A great exercise is to map out your entire funnel and identify your CPV and EPV at each stage. This will show you very clearly where your biggest opportunities are for lowering costs and increasing revenue.

For example, if your CPV on the front end (traffic cost) is way higher than your first page EPV, you know you need to focus on improving your landing page's performance. If your click costs are low but your EPV on the offer is also low, you know you need to focus on pre-selling and boosting your conversion rate.

Avoid costly mistakes

Understanding CPV and EPV helps you avoid common pitfalls, such as:

  • Purchasing traffic at a CPV higher than the campaign’s EPV.
  • Overvaluing campaigns with high vanity metrics but low profitability.
  • Failing to optimize campaigns based on true performance indicators.

Conclusion

Don't fall for the siren song of vanity metrics in your affiliate marketing reports. Metrics like CTR, EPC, and ROAS can be misleading when viewed in isolation and cause you to make suboptimal decisions.

Instead, train yourself to always look at the big picture of your entire campaign funnel. Use the growth metrics of cost-per-view (CPV) and earnings-per-view (EPV) to truly understand your profitability and identify opportunities for optimization.

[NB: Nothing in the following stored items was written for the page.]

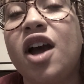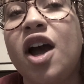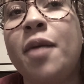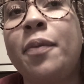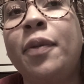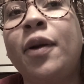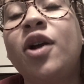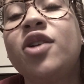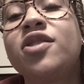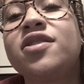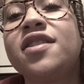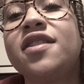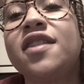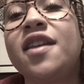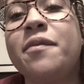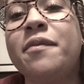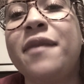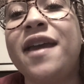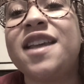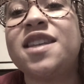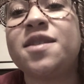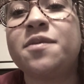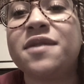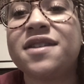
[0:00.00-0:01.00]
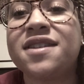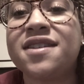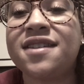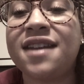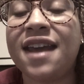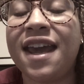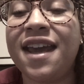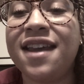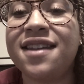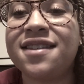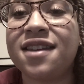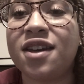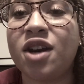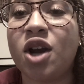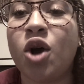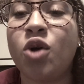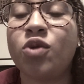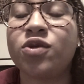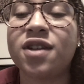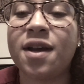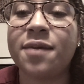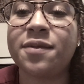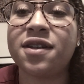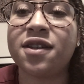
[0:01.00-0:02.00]
a person that makes mistakes and
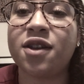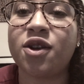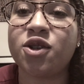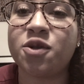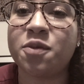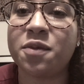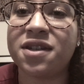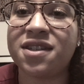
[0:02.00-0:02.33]
owns up to those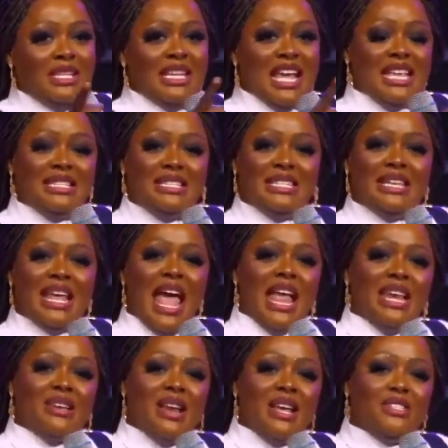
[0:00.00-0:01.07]
Yesterday
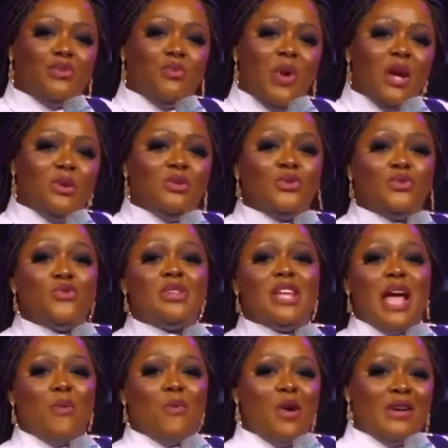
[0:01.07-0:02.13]
I dressed well. Today
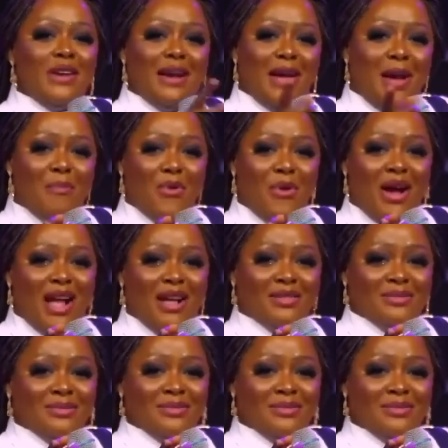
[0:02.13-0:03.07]
I wore a burger.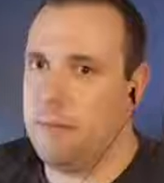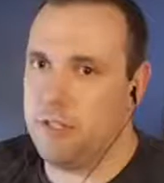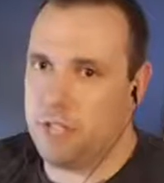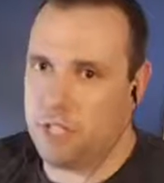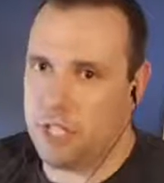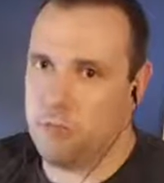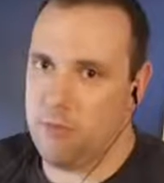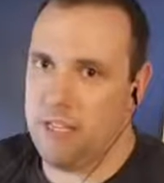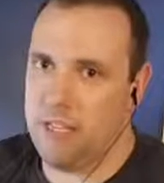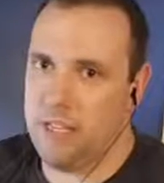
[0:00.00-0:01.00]
there's a
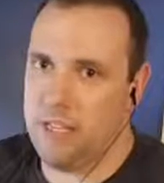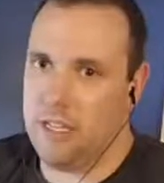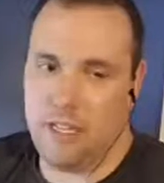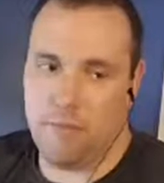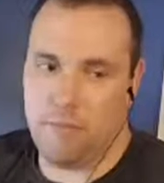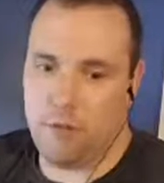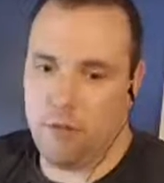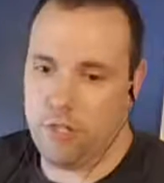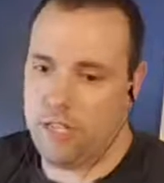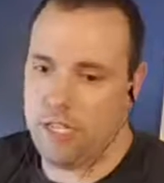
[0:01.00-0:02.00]
spring that
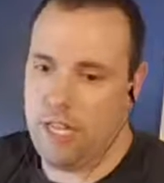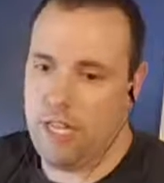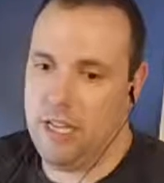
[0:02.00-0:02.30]
pushes a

Map out your entire funnel and calculate your CPV and EPV at each stage. This will clearly show you where you are overspending or underperforming. Aim to decrease your CPV and increase your EPV at each step to widen your margins and scale up.

By ignoring vanity metrics and focusing on the few key growth metrics that really matter, you'll be able to make smarter decisions, scale your campaigns efficiently, and ultimately become a more profitable affiliate marketer. It's not about having the flashiest numbers, it's about optimizing for maximum net profit.